Of course, this is a bit utopic as we would need to overcome several difficulties:

  • definition of standard module interfaces. However lots of work has been done there already by Netbeans and Eclipse and that could be reused.
  • there would need to be some module certification tests to ensure a module is properly coded, does not hog the IDE, plays well with others, etc

Of course, this IDE of the future could be implemented in a technology other than Jini (P2P, Web services, etc). I still believe Jini is way ahead of web services but they are catching up slowly on security, transactions. To my knowledge there's still no notion of "leases" in web services, nor of code that moves around the network and can execute locally.

What do you think? Is that Jini-like IDE something you would also like to see in the future?

Update: This blog entry has been reposted on TSS (several interesting comments).

[ vmassol ] 10:34, Monday, 9 February 2004

Imagine you have a continuous build system in place and that it builds automatically your projects every few hours. When the team is large it can be quite challenging to coach all team members in being careful about the build and that before committing code, people need to run the build locally on their machine first. There are also other problems, like the build works locally but not on the continuous build machine.

Anyway, I've found that there are different kinds of projects.
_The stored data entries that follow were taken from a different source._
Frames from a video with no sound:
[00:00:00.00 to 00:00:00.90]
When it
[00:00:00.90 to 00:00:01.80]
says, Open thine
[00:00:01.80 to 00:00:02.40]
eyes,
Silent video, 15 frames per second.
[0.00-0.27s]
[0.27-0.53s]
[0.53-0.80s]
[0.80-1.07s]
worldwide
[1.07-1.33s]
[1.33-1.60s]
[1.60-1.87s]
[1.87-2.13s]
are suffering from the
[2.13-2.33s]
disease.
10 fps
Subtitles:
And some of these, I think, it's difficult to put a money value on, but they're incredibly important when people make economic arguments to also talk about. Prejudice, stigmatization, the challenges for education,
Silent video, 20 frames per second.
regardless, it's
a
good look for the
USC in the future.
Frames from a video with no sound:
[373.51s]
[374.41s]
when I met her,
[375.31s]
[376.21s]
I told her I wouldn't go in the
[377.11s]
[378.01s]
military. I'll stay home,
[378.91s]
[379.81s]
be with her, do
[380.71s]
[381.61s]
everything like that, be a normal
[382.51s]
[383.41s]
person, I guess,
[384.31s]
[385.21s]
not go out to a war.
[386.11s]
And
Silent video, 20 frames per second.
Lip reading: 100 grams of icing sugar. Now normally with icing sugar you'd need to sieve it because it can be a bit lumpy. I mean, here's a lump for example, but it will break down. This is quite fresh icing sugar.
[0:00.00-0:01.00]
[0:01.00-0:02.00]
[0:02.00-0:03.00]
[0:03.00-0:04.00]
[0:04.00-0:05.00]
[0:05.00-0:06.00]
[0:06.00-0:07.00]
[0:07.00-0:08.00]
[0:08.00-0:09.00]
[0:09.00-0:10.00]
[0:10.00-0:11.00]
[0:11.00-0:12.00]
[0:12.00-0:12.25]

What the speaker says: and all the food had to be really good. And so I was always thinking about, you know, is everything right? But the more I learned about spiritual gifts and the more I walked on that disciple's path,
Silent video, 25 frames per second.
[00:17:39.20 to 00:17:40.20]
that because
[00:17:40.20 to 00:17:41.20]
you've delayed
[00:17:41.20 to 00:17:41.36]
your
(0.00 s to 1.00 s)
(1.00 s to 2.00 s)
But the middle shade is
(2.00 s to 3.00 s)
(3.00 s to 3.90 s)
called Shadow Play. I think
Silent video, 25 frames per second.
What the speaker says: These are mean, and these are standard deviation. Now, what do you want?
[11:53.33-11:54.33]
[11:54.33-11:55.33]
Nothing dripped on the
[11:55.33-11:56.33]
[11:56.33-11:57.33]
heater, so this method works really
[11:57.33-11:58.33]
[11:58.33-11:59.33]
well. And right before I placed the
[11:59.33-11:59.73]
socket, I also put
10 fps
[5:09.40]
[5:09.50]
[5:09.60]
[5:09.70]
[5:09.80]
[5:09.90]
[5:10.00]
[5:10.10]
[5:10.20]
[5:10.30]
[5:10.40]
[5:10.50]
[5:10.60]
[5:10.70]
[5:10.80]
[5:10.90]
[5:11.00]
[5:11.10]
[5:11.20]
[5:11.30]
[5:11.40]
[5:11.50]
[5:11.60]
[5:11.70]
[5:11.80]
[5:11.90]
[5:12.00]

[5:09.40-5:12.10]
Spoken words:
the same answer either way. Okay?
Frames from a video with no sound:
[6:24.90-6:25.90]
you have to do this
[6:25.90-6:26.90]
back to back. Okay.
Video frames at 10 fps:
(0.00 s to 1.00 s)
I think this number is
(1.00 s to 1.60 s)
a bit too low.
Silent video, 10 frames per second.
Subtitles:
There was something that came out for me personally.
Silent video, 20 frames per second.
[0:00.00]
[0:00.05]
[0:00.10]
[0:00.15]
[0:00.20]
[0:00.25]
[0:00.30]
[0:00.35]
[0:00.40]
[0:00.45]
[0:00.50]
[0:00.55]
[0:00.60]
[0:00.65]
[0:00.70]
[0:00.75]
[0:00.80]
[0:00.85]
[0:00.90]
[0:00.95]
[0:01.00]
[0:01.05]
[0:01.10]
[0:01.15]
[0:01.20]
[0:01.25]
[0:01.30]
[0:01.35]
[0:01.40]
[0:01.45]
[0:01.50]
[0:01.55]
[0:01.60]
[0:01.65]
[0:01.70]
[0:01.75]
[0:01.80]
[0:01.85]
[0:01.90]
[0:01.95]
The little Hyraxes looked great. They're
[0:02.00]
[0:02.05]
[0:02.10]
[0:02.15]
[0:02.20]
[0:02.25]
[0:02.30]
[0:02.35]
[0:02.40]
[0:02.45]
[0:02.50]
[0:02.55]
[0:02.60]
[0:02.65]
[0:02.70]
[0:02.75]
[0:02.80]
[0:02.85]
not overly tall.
Some where the build is taken very seriously and a build-aware mentality quickly spreads and others where people do see the value of the build but have more difficulties taking it very seriously (leading to lots of build failures).

One idea that I've had is to use a physical artifact to represent a build success or a build failure. People like to see and touch things. Doing some research I've found the Ambient Orb which seems close enough to what I have in mind:

ambient-orb-alt1.jpg

(Image stolen from ThinkGeek)

The idea is that the orb will turn more and more red depending on the number of projects that failed to build during the past cycle.

I have yet to buy one and try it but I like the idea. Has anyone done this already? Can it be done easily with the Ambient Orb? Are there devices other than the Ambient Orb on the market (for example, I don't need the wireless radio network connection at all especially as I live in France)?

Update: This blog entry has been reposted on TSS.